(WHAT YOU ARE ASKED TO DO) Without the pictures, set down exactly the lines from the one that contains "[8.00-9.00s]" to the end of the entries, both included, and nothing besides.

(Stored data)
* * * * * * *
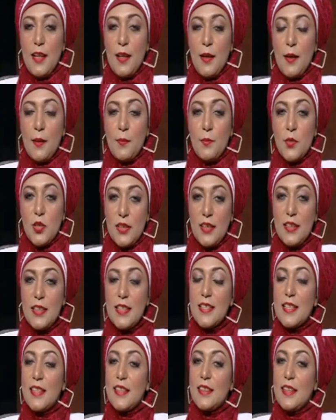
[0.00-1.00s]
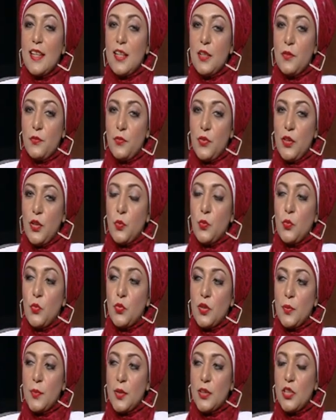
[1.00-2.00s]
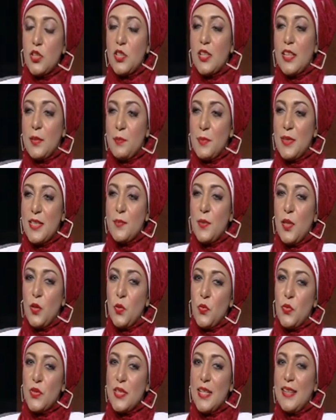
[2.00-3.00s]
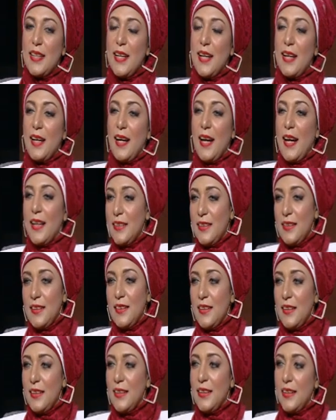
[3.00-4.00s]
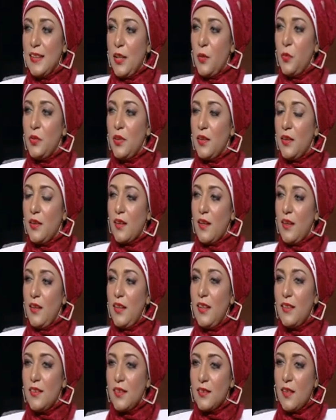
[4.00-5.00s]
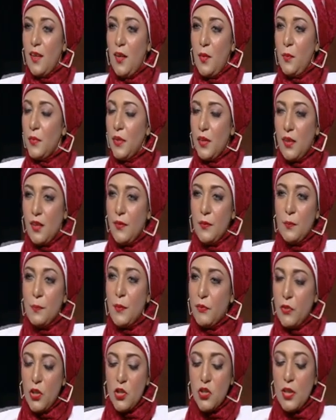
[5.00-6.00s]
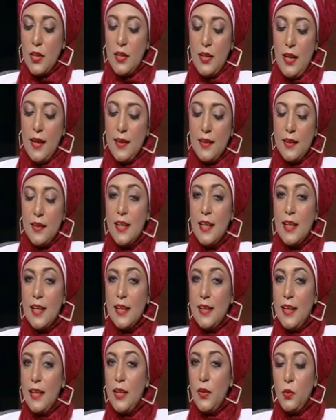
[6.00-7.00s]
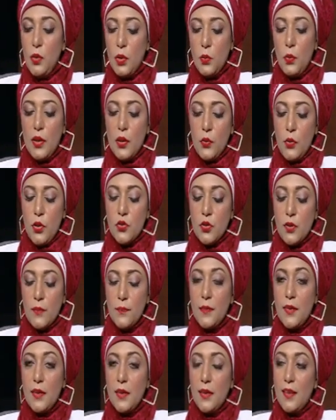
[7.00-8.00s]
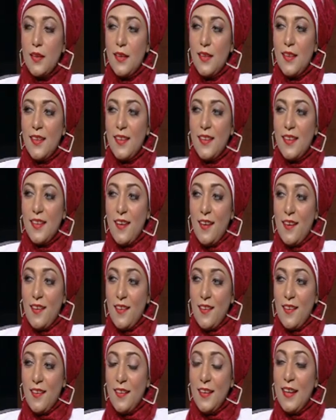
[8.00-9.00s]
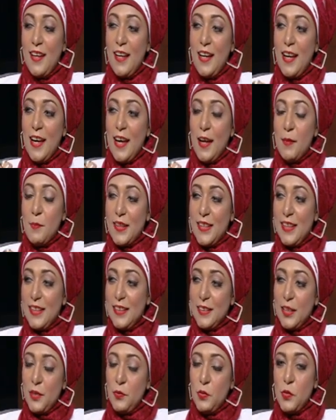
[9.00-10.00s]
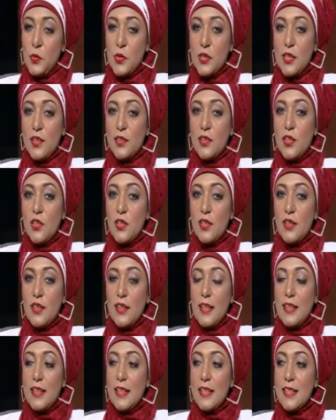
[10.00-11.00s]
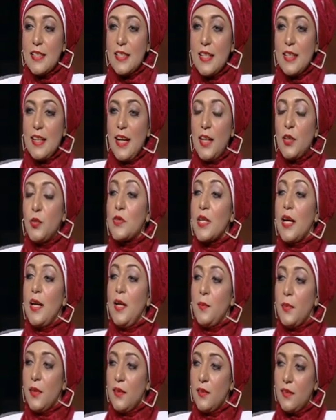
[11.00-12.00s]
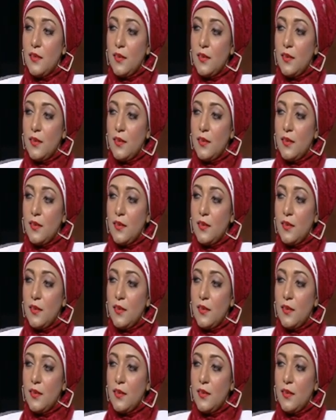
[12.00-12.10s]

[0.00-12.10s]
آه، مش هننكر سنه 2018 كانت بالنسبه له سنه عاديه لا لون لا رائحه لا طعم لا ما فيهاش اي حاجه لا حلوه ولا وحشه كانها لم تكن يعني. اه مم. بدايه 2019 السنه عنده زحمه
* * * * * * *
(SOLUTION TO THIS TASK)
[8.00-9.00s]
[9.00-10.00s]
[10.00-11.00s]
[11.00-12.00s]
[12.00-12.10s]

[0.00-12.10s]
آه، مش هننكر سنه 2018 كانت بالنسبه له سنه عاديه لا لون لا رائحه لا طعم لا ما فيهاش اي حاجه لا حلوه ولا وحشه كانها لم تكن يعني. اه مم. بدايه 2019 السنه عنده زحمه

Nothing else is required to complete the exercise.